Action: UP, Next State: (0, 0), Reward: -0.1
Action: LEFT, Next State: (0, 0), Reward: -0.1
Action: DOWN, Next State: (1, 0), Reward: -0.1
Action: DOWN, Next State: (2, 0), Reward: -0.1
Action: RIGHT, Next State: (2, 1), Reward: -0.1
Action: DOWN, Next State: (3, 1), Reward: -0.1
Action: UP, Next State: (2, 1), Reward: -0.1
Action: RIGHT, Next State: (2, 2), Reward: -0.1
Action: LEFT, Next State: (2, 1), Reward: -0.1
Action: RIGHT, Next State: (2, 2), Reward: -0.1
Action: LEFT, Next State: (2, 1), Reward: -0.1
Action: RIGHT, Next State: (2, 2), Reward: -0.1
Action: LEFT, Next State: (2, 1), Reward: -0.1
Action: RIGHT, Next State: (2, 2), Reward: -0.1
Action: DOWN, Next State: (3, 2), Reward: -0.1
Action: DOWN, Next State: (3, 2), Reward: -0.1
Action: RIGHT, Next State: (3, 3), Reward: 1
Reached the goal!


## Mathematical Explanation:

In reinforcement learning (RL), if an environment has the Markov property, it means that the future state of the environment depends only on the current state and the action taken, not on the sequence of events that preceded it.

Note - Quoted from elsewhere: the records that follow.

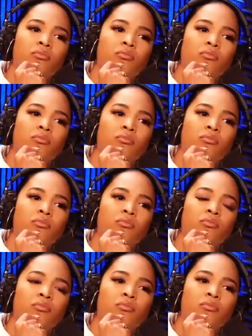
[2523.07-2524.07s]

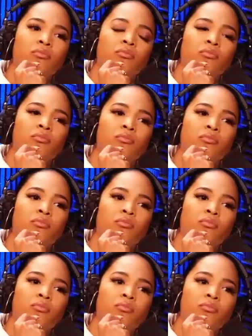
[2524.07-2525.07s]

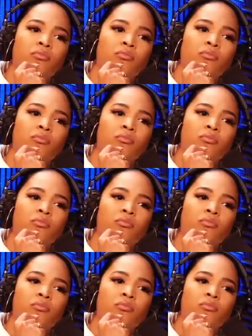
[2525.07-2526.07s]

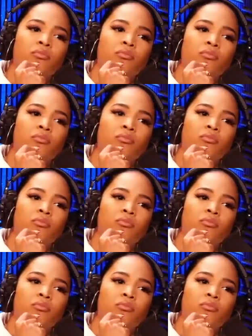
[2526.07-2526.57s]
(not speaking)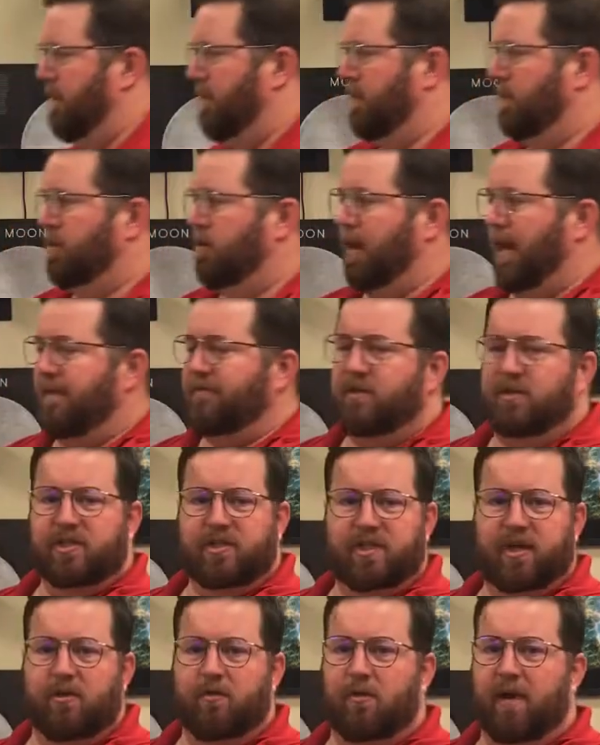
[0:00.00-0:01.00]
you have your
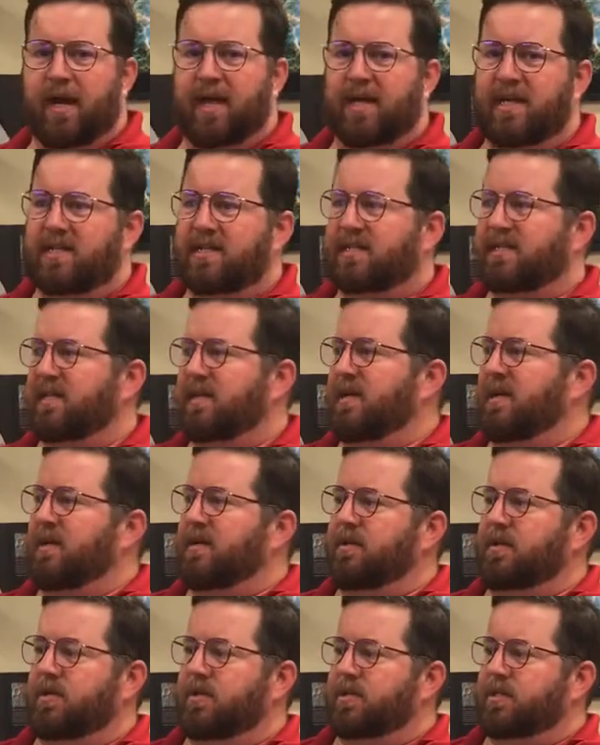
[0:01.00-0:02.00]
sun rays, your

This is a crucial property because it simplifies the decision-making process for the agent. Instead of having to consider the entire history of states and actions, the agent can focus solely on the current situation to predict the potential outcomes of its actions.

To put it more formally:

```P(s_(t+1) | s_t, a_t) = P(s_(t+1) | s_1, a_1, s_2, a_2, ..., s_t, a_t) ```

where:

- s_t: current state

- a_t: action taken

- s_(t+1): next state

This equation states that the probability of transitioning to the next state (s_(t+1)) depends only on the current state (s_t) and the action taken (a_t), not on the previous states and actions (s_1, a_1, s_2, a_2, ...).

## **Limitations**:
The most significant limitation of MDPs is the assumption of the Markov property. This means that the future state depends only on the current state and the action taken, not on the past history. In many real-world scenarios, this assumption may not hold true, as past events can influence future outcomes. For instance, in a complex game like chess, the past moves can significantly impact the current state and future possibilities.